Le Naïf : Pourquoi la Revue du monde noir a t-elle disparue ?
Mlle Paulette Nardal : Ce fut une question d’argent. Le n°5 a été jeté à la mer. Nous étions mal vus. J’étais pourtant enthousiasmée par ce travail. J’avais chez moi une étudiante noire américaine et nous faisions la traduction. Je n’ai jamais touché un sou. C’était absolument bénévole. C’est comme si nous retrouvions une fréquentation de notre être. Nous avions été isolées en Martinique et nous retrouvions une partie de la famille.
C’EST A CE MOMENT-LA QUE NOUS AVONS SU QUE LES CHOSES COMMENÇAIENT A BOUGER...
Le Naïf : Comment se fait-il que vous ayiez été si engagée en France et si silencieuse en Martinique ?
Mlle Paulette Nardal : En Martinique, je n’ai pas été totalement silencieuse. J’ai fondé une revue féminine, La femme dans la cité (NDLR), cette revue de 12 pages d’un format supérieur à l’actuel Naïf vécut 52 numéros sur plusieurs années, de 1948 à 1951 environ. A mon retour ici, j’étais dépourvue de préjugés. Je ne craignais de m’adresser ni aux métropolitains, ni aux nègres, ni aux békés. J’avais demandé à Mlle Adeline de Reynal un éditorial pour ma revue. Ça a été une levée de boucliers, on n’a pas compris. Un autre évènement marquant pour moi fut un incident entre ma sœur Jeanne et la femme d’un officier blanc. Jeanne avait joué sur la savane dans un endroit réservé aux officiers blancs. Elle reçut une observation d’une de leur femme. Elle répondit par l’intermédiaire des journaux. Une réponse cinglante et en même temps digne. Cela avait fait l’effet d’une bombe. Un troisième évènement qui nous marqua fut la création d’une association féminine par ma sœur Lucie. Quand elle a commencé à parler des Negro Spirituals et de la question noire (elle avait une très grande facilité de parole) elle a senti une telle vague d’hostilité qu’elle s’est laissée démonter. Nous avions compris qu’il nous fallait observer et ne pas répandre nos idées. Les gens d’ici étaient loin d’apprécier leur race. Ils avaient un extraordinaire complexe d’infériorité.
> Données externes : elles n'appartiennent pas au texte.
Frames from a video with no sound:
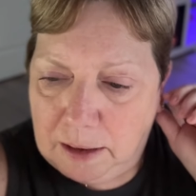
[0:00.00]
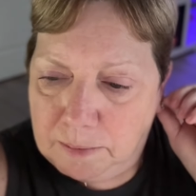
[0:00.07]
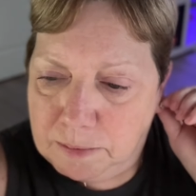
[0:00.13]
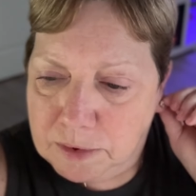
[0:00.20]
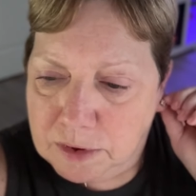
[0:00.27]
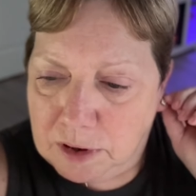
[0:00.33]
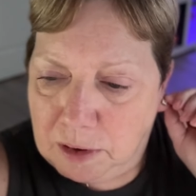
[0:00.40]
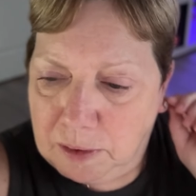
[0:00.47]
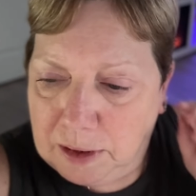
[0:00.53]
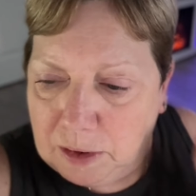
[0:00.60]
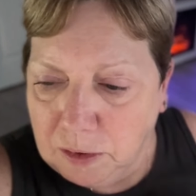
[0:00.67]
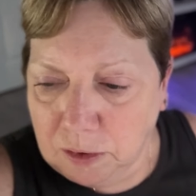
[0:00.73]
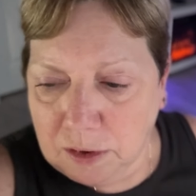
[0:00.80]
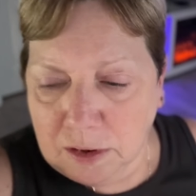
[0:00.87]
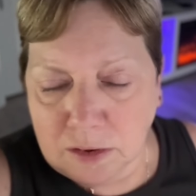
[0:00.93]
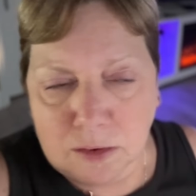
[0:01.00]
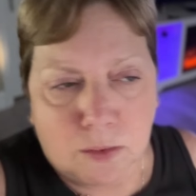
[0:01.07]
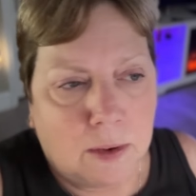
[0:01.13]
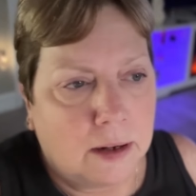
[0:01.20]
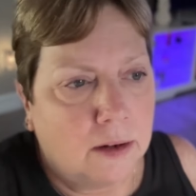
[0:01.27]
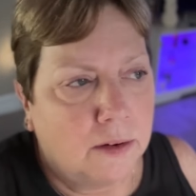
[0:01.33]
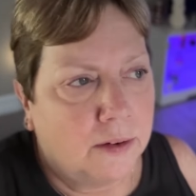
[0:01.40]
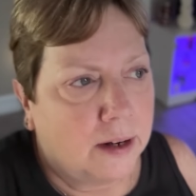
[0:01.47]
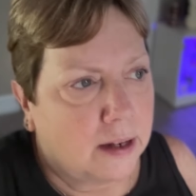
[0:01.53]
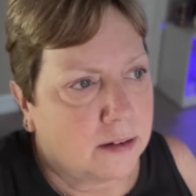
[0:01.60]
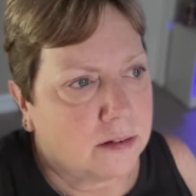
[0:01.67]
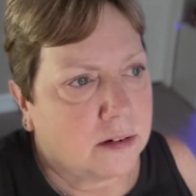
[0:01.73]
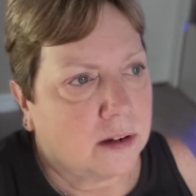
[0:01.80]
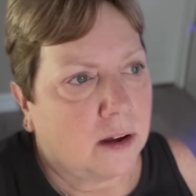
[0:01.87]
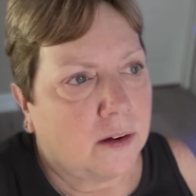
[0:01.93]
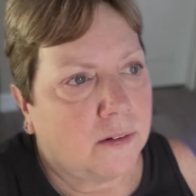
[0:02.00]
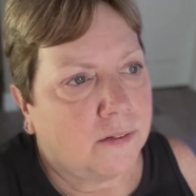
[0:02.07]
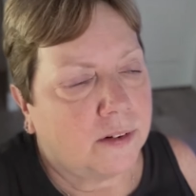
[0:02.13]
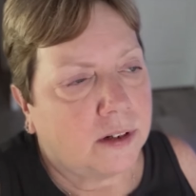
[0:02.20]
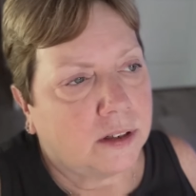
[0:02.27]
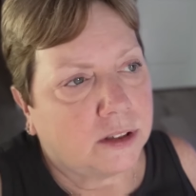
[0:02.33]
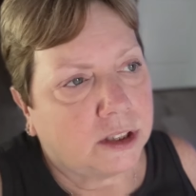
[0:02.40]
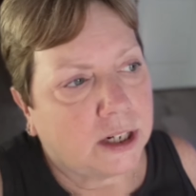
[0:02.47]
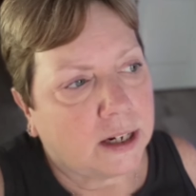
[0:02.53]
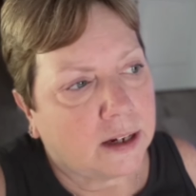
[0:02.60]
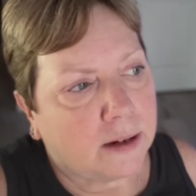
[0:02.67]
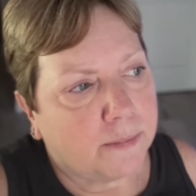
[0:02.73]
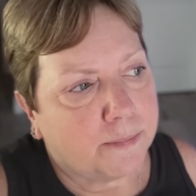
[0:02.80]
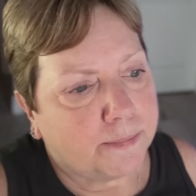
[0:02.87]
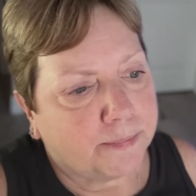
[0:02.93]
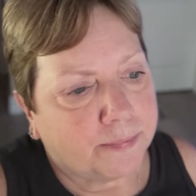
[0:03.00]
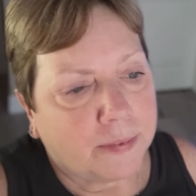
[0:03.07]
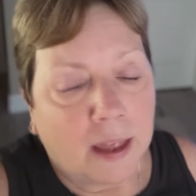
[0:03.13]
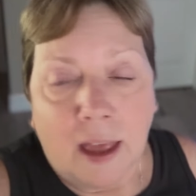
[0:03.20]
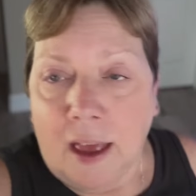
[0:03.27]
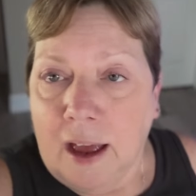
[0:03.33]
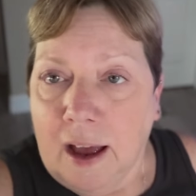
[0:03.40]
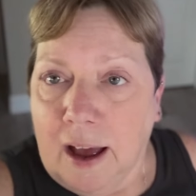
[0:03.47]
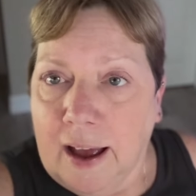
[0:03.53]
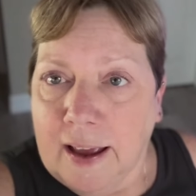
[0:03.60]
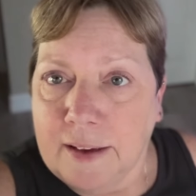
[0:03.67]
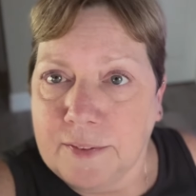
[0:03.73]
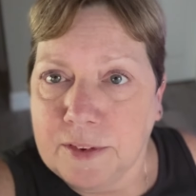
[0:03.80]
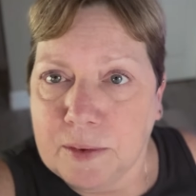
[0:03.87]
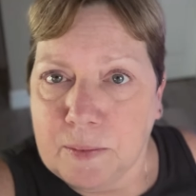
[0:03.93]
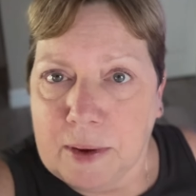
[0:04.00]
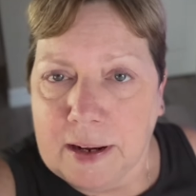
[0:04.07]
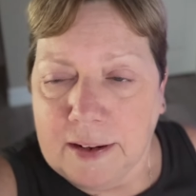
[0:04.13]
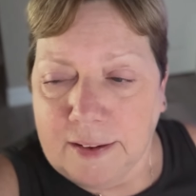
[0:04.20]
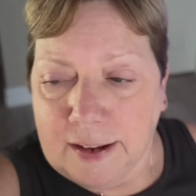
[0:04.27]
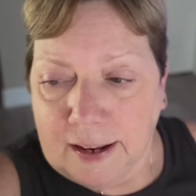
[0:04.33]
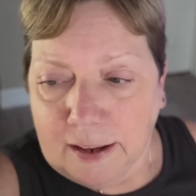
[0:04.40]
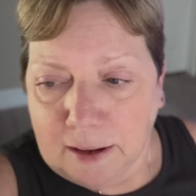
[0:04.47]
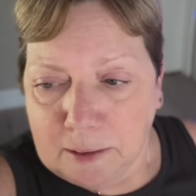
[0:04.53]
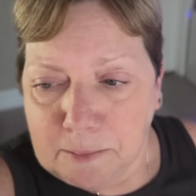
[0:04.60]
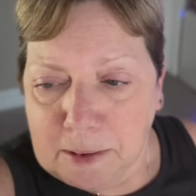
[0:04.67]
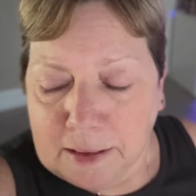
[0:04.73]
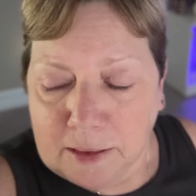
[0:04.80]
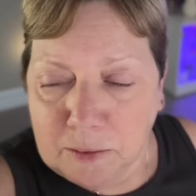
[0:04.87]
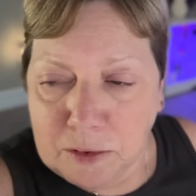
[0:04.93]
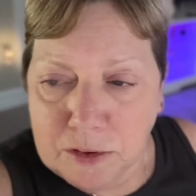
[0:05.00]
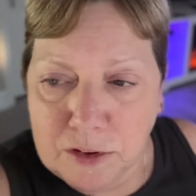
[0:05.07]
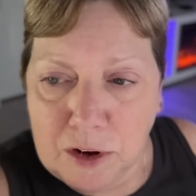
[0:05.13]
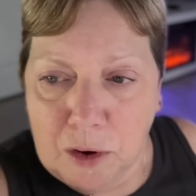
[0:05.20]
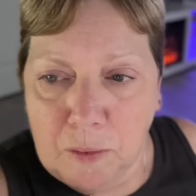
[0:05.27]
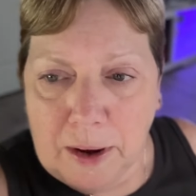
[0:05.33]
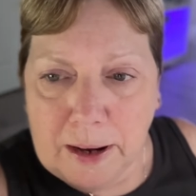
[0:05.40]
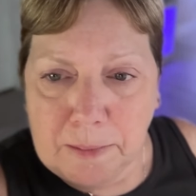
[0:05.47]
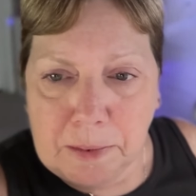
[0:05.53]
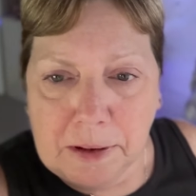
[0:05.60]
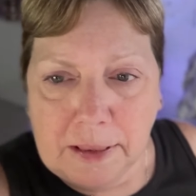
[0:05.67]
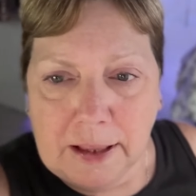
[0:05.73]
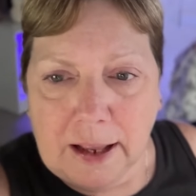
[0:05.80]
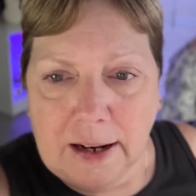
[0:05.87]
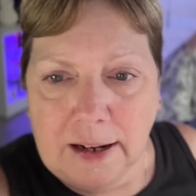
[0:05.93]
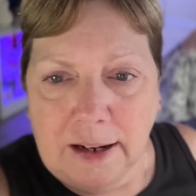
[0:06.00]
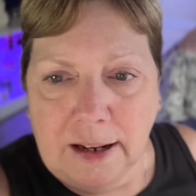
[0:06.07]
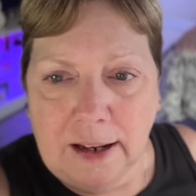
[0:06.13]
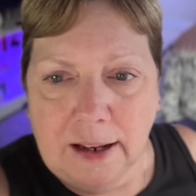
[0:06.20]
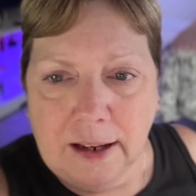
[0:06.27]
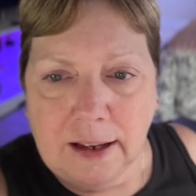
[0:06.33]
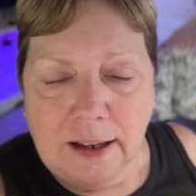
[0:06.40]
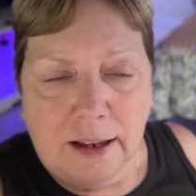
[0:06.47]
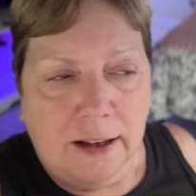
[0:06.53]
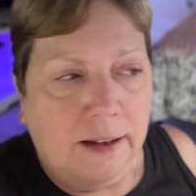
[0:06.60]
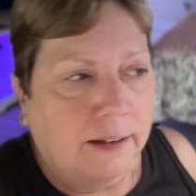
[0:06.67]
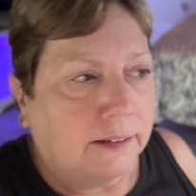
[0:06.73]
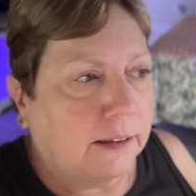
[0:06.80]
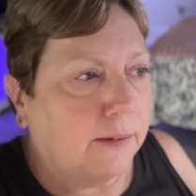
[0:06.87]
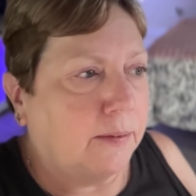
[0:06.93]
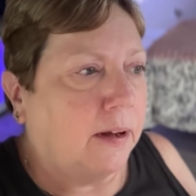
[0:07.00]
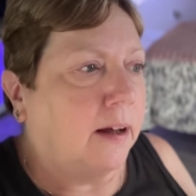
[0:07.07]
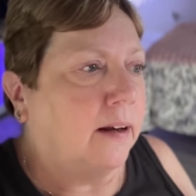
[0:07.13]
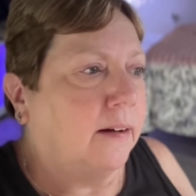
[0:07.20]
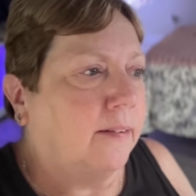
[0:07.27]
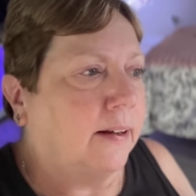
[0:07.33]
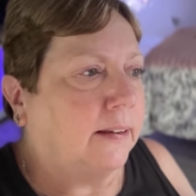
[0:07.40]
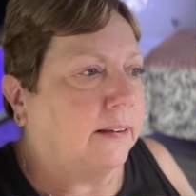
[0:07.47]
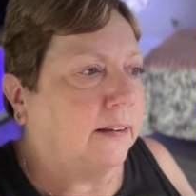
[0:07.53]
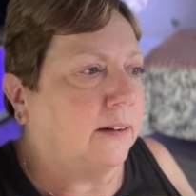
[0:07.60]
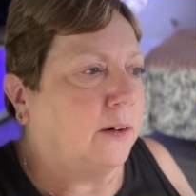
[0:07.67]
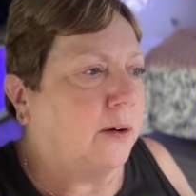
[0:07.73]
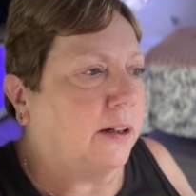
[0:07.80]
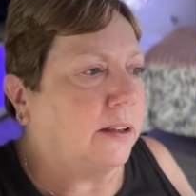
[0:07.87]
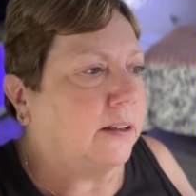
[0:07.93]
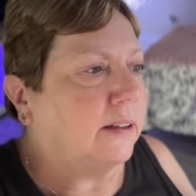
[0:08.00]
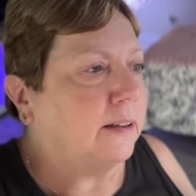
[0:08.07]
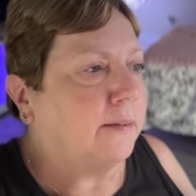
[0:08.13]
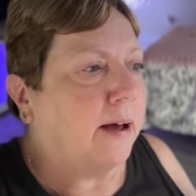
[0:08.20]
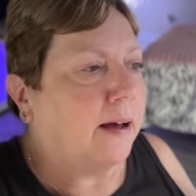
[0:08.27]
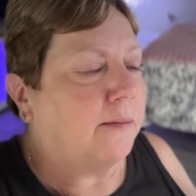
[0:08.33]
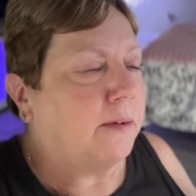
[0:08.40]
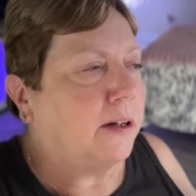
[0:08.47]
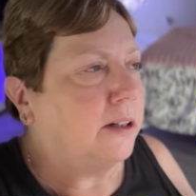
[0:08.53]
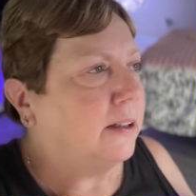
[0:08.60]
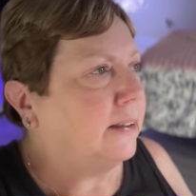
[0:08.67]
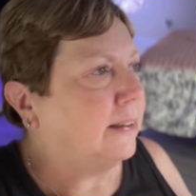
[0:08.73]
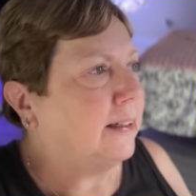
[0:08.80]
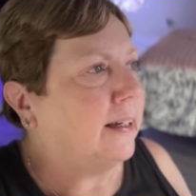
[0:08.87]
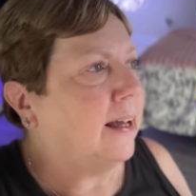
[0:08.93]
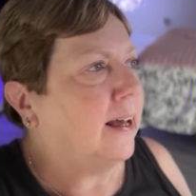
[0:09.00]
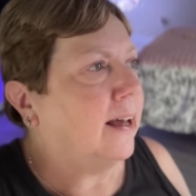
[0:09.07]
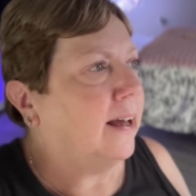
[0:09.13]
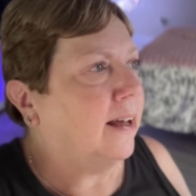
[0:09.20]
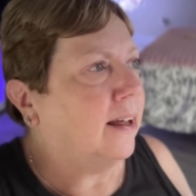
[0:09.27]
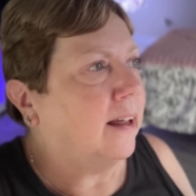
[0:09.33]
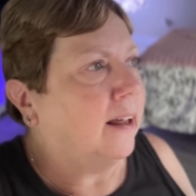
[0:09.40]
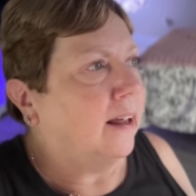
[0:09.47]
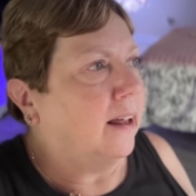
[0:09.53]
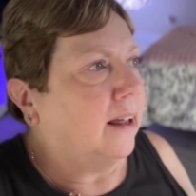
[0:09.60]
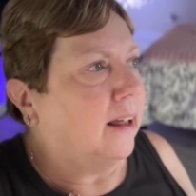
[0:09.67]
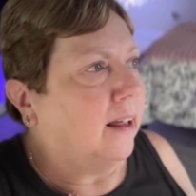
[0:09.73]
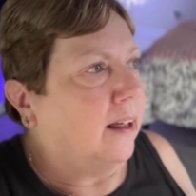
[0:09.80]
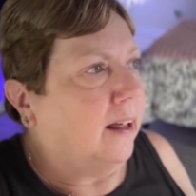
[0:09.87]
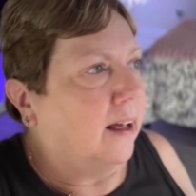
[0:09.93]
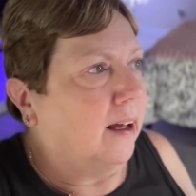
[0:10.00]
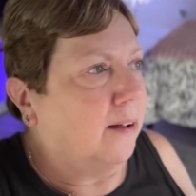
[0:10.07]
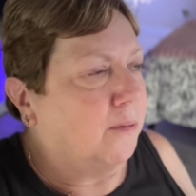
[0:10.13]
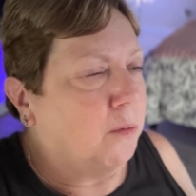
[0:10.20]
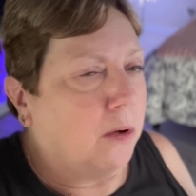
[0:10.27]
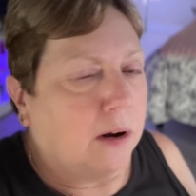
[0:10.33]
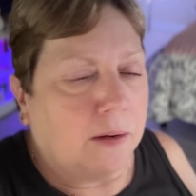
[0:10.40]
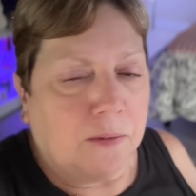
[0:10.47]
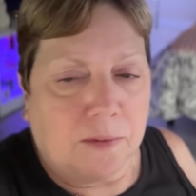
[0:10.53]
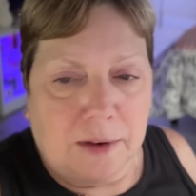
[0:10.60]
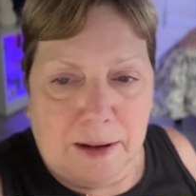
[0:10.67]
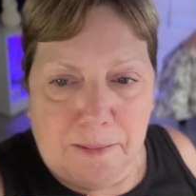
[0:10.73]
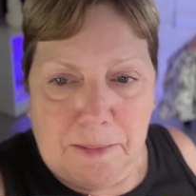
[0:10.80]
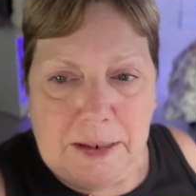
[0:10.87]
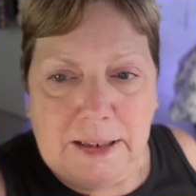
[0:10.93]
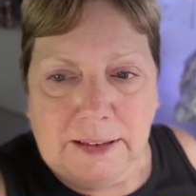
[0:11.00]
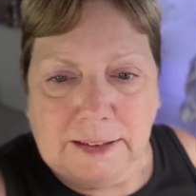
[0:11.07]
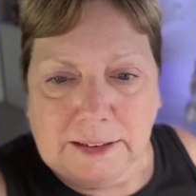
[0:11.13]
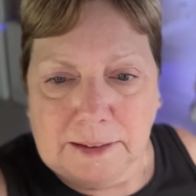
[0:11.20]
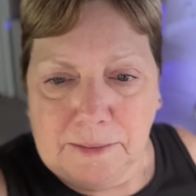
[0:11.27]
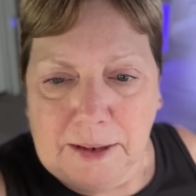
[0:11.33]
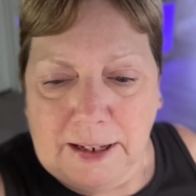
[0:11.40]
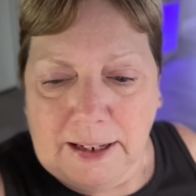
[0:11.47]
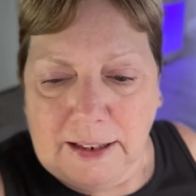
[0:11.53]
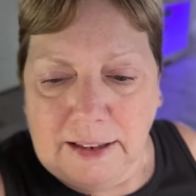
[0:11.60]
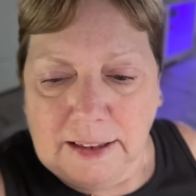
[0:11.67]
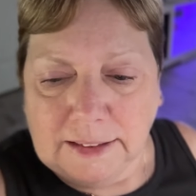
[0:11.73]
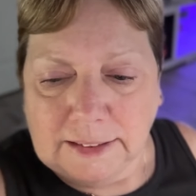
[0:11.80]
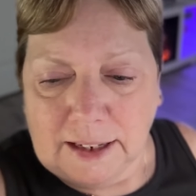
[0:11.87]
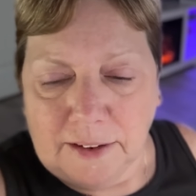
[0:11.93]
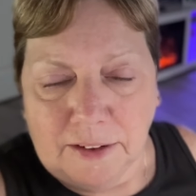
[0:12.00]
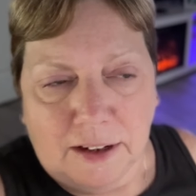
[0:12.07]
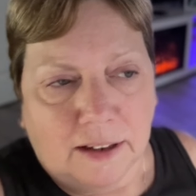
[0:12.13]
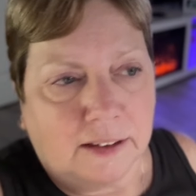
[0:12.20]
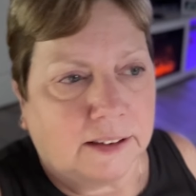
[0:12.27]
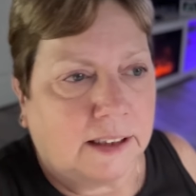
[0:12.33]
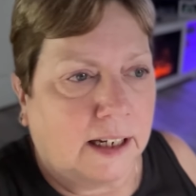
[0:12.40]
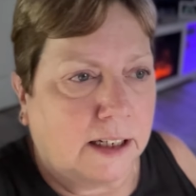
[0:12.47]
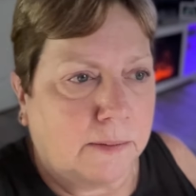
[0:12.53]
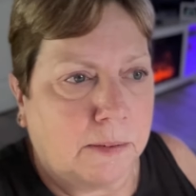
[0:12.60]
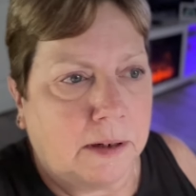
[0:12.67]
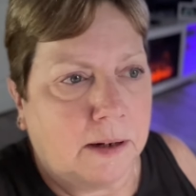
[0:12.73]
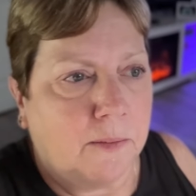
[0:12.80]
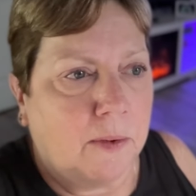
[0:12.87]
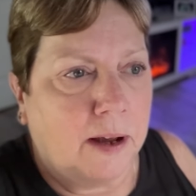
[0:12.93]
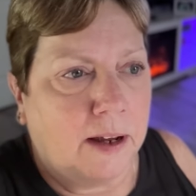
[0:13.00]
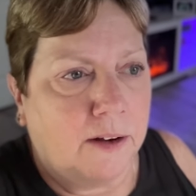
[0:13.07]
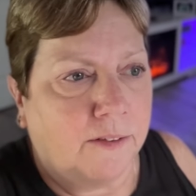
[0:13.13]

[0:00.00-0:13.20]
So in August, when Luna has to go for her checkup, I have somewhere to take her. But there was nowhere to put that in here. So I'm kind of answering questions about emergency care and what it means to me in this area, because you have to put in where you're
C’est seulement quand les étudiants antillais ont commence à épouser des étudiantes de couleur et non des métropolitaines, c’est à ce moment-là que nous avons su que les choses commençaient vraiment à bouger et à changer.
NDLR : Mlle Paulette Nardal a eu 80 ans le 12 octobre de cette année.
Propos recueillis par Henri Pied le 1er octobre.